En parallèle, une analyse bioinformatique de génomes et métagénomes séquencés, a permis d'appréhender la diversité des gènes codant pour des hydrogénases, des éléments clés de leurs séquences, et de leur relation avec les milieux dont les organismes qui les portent sont issus. Les souches sélectionnées au cours du projet, issues des cribles ou identifiées sur la base de résultats antérieurs des partenaires, ont été produites en masse et leurs hydrogénases extraites et purifiées pour réaliser leur caractérisation sur les plans biochimique, spectroscopique et cristallographique en vue de mieux comprendre l’interaction de ces enzymes avec l'O2. Pour cela, des approches spectroscopiques et électrochimiques innovantes ont été développées.
Enfin, des mutagenèses dirigées d’hydrogénases de cyanobactéries ont été entreprises afin de tester dans quelle mesure les caractéristiques identifiées sont transposables à des organismes photoproducteurs d’H2.

Résultats majeurs

Les hydrogénases de bactéries du genre Enterobacter, particulièrement actives et présentant une tolérance à l’O2, ont été analysées, séquencées, et sont en cours de purification.
Les dispositifs de culture mis en place ont permis de produire et caractériser une souche thermophile (Hydrogenobacter hydrogenophilus) très résistante à l’O2.
Grâce aux méthodologies développées nous avons pu quantifier de manière tout à fait nouvelle les paramètres de la diffusion des gaz dans les hydrogénases et leur impact sur la réactivité à l’O2.
La mutagenèse de l’hydrogénase de la cyanobactérie Synechocystis PCC6803, réalisée sur la base de ces résultats, a montré une légère mais encourageante amélioration de sa tolérance.

Publications scientifiques et brevets

Une dizaine d’articles ont été publiés ou soumis.
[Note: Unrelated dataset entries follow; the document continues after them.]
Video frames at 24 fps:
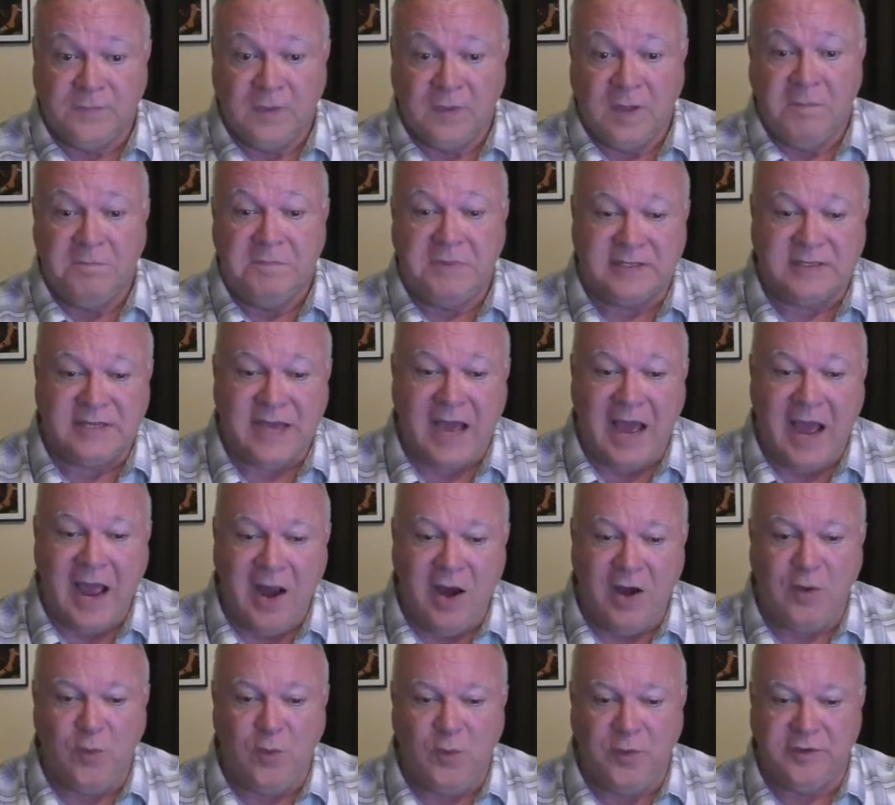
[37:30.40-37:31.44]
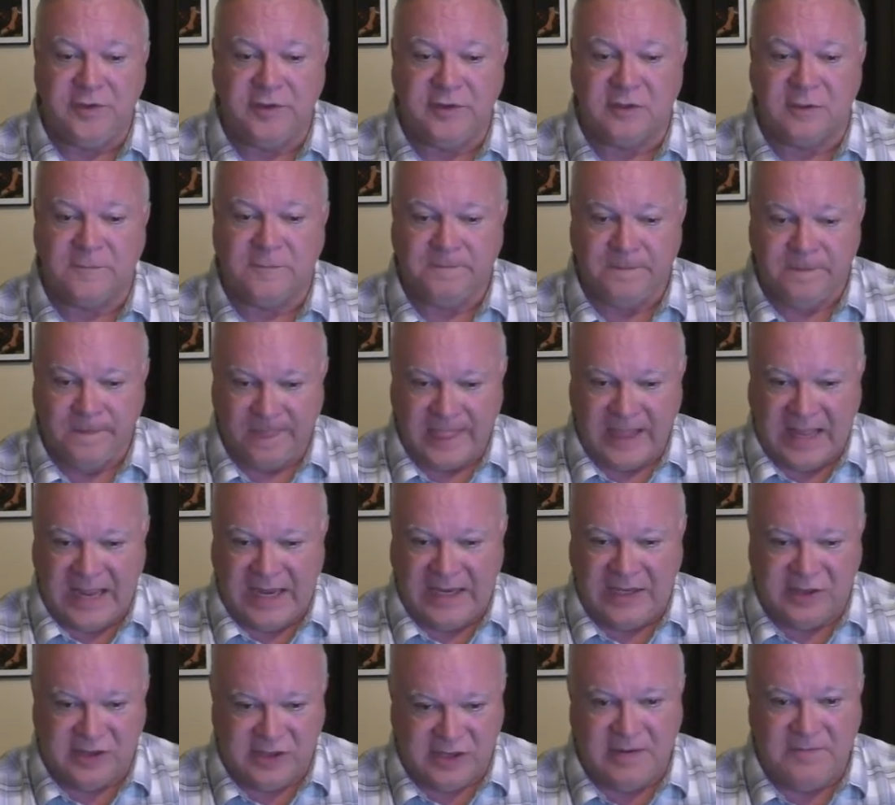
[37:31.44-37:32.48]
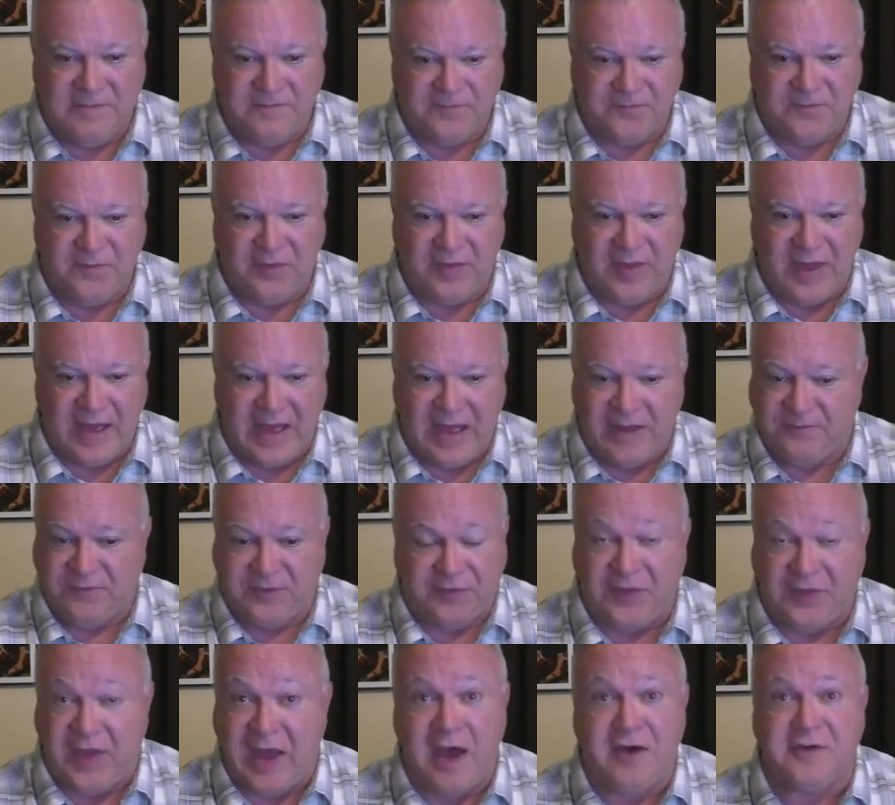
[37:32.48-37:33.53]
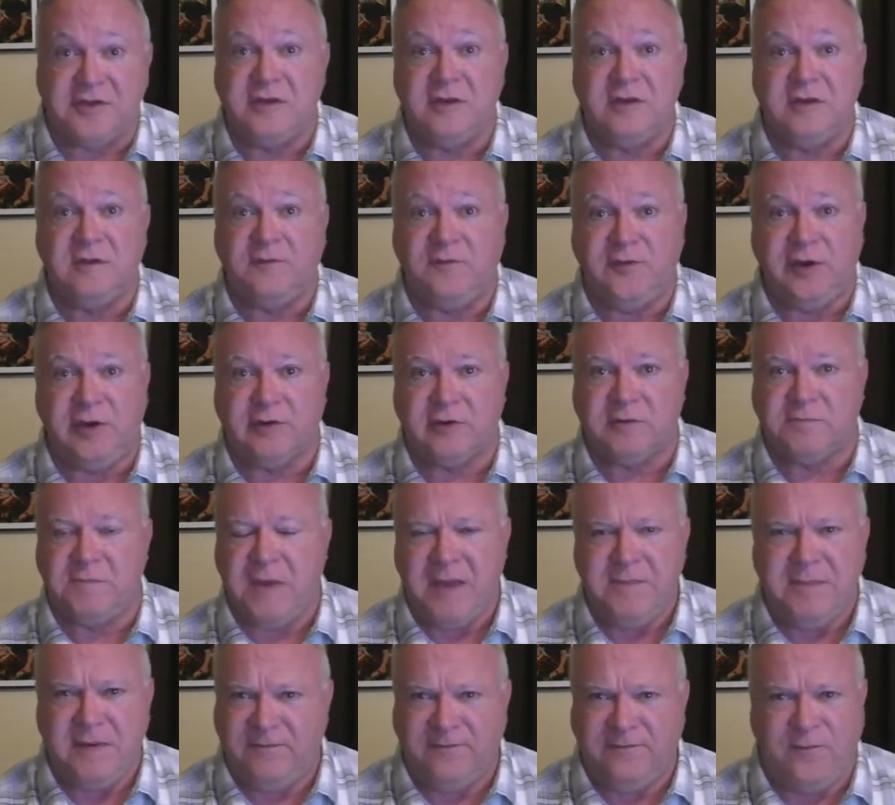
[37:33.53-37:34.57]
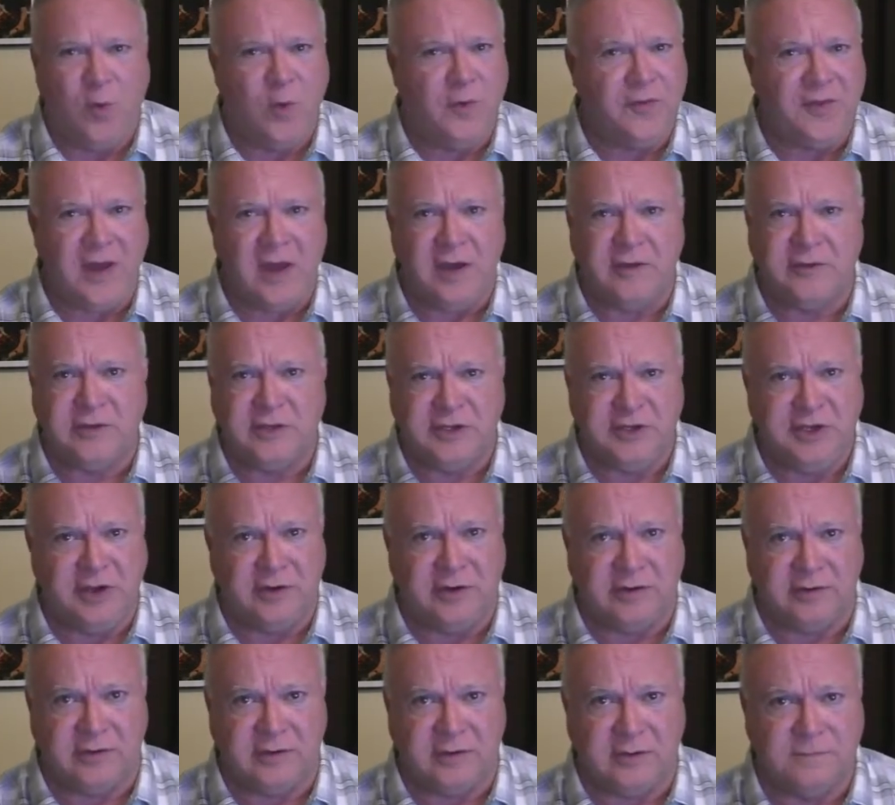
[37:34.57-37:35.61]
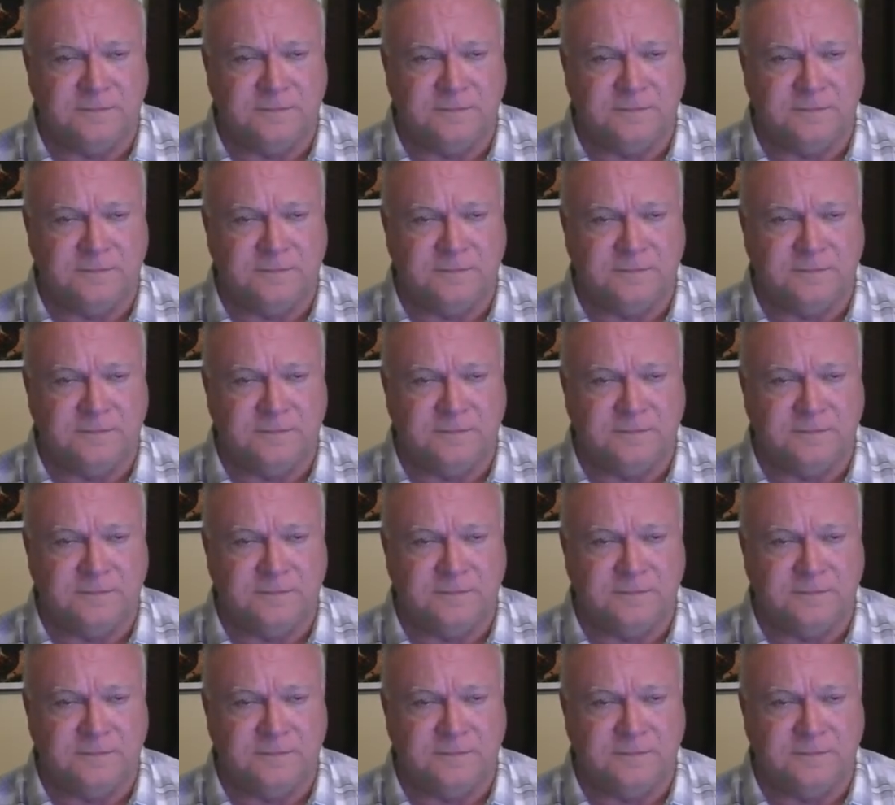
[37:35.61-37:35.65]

But Tyre was exempt for that for thousands of years, maybe 4,000 years,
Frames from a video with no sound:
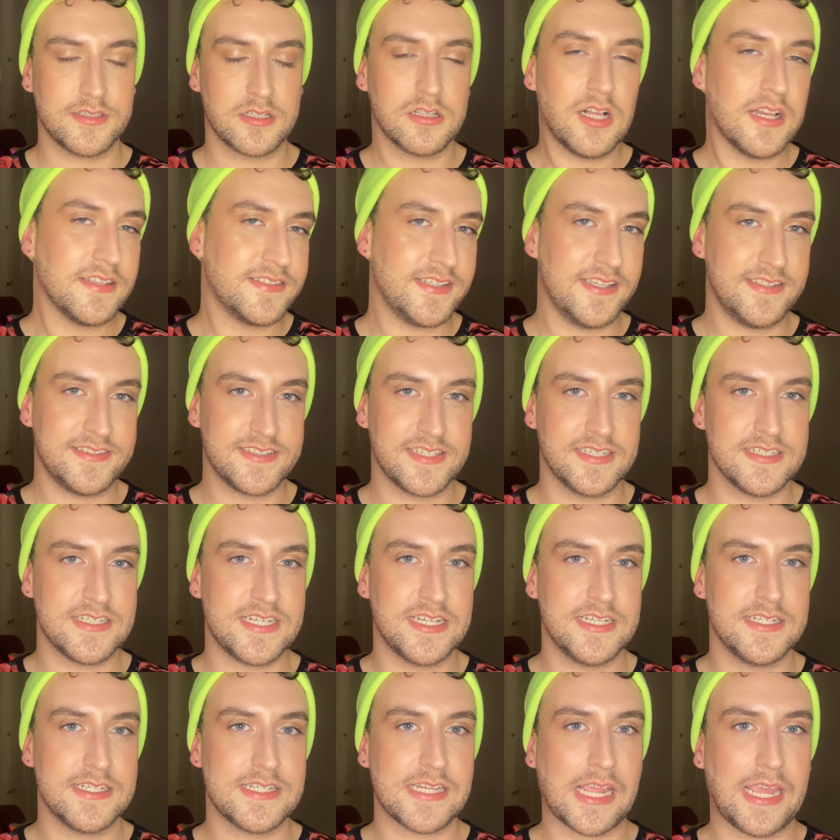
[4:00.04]
Glossier Skin
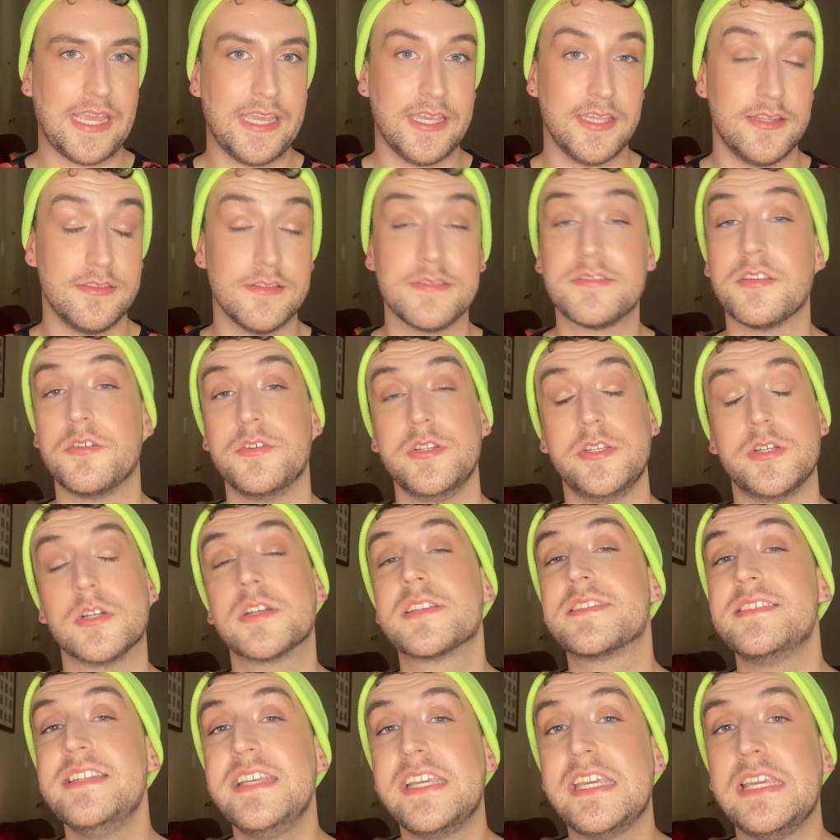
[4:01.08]
Tint and the Salt New York
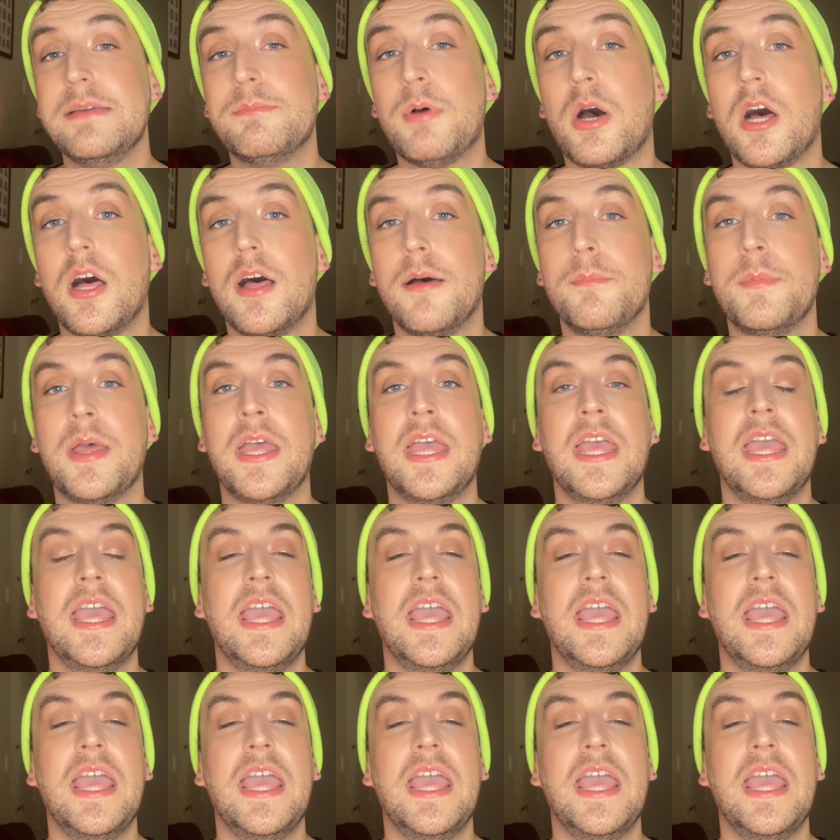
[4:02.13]
Sneaky Balm.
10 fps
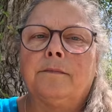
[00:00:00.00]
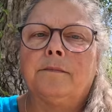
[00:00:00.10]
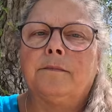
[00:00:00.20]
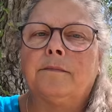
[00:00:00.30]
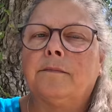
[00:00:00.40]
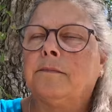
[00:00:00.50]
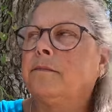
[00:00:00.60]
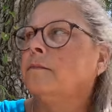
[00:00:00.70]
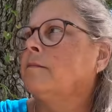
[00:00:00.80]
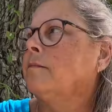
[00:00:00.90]

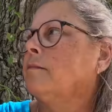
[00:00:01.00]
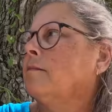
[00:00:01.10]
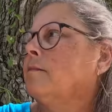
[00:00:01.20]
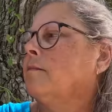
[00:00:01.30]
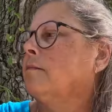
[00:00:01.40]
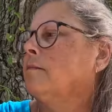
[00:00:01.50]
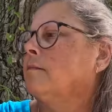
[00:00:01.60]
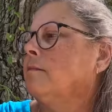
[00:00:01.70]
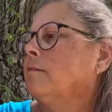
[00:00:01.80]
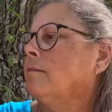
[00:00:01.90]

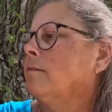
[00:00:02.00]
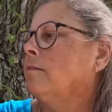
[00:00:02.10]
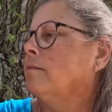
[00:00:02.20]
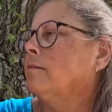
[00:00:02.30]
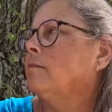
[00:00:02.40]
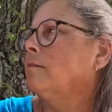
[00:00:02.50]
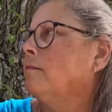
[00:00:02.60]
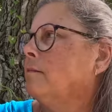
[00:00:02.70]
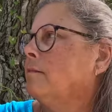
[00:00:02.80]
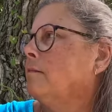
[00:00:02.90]

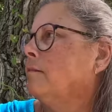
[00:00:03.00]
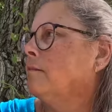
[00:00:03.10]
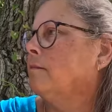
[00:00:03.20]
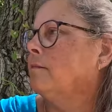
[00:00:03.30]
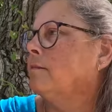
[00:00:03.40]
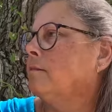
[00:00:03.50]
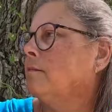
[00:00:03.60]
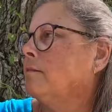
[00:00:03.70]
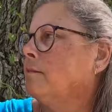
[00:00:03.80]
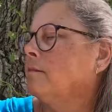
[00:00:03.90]

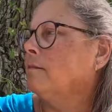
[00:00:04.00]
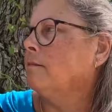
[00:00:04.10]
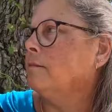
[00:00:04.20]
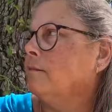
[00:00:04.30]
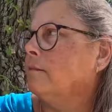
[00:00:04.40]
(silent)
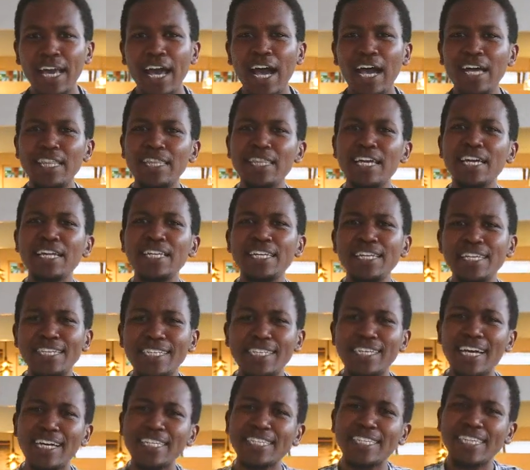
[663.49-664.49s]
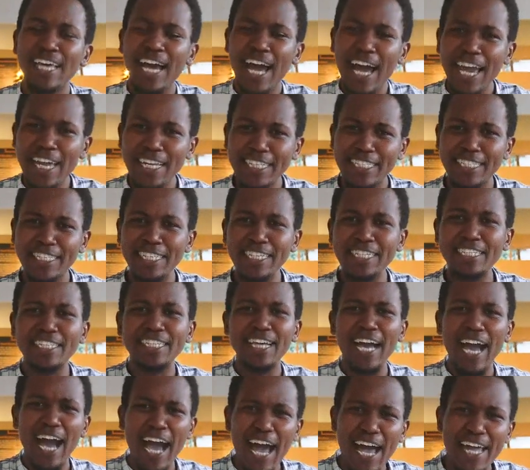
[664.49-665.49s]
and then he just hides it
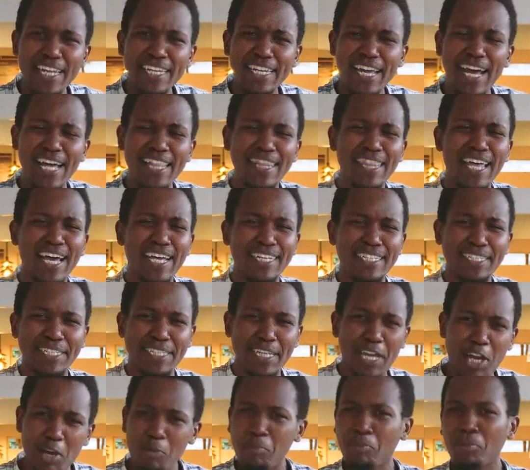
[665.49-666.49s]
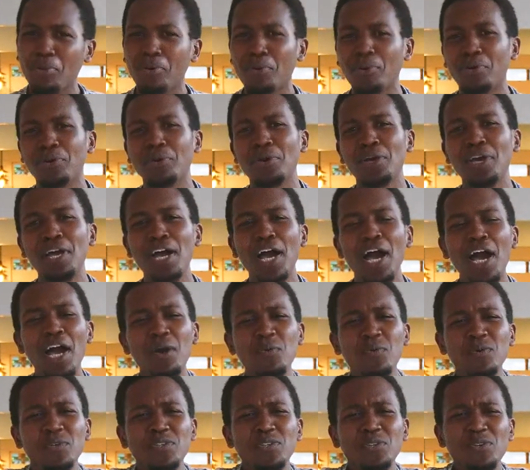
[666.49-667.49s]
under the table.
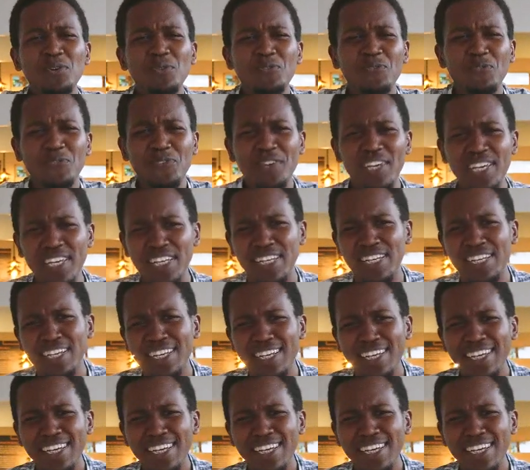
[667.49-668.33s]
How would you feel?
Par exemple, nous avons démontré que l’hydrogénase de Clostridium acetobutylicum était inhibée de manière lente et partiellement réversible par l’O2, fait nouveau parmi les enzymes à FeFe (Baffert et al. 2008).
La relation entre diffusion des gaz dans l’enzyme et tolérance à l’O2 a été étudiée sur l’enzyme à NiFe de Desulfovibrio fructosovorans (Leroux et al. 2008, Dementin et al. 2009, Liebgott et al. 2009), dans la continuité d’un brevet déposé en 2007.
Dans l’hydrogénase à NiFeSe de Desulfomicrobium baculatum, un nouveau mécanisme de tolérance à l’O2 durant la production d’H2 a été identifié (Parkin et al. 2008).

Illustration

structure du site actif d'une hydrogénase

Structure comparée du site actif de l’hydrogénase tolérante à l’oxygène de la bactérie Desulfomicrobium baculatum en état réduit (A) et en état oxydé (B) : l’interaction de l’oxygène (en rouge) avec le sélénium (Se) est une des clés des propriétés remarquables de l’enzyme.
Ce type d’information pourra servir à la conception de nouvelles hydrogénases résistantes à l’O2 au sein d’organismes photosynthétiques.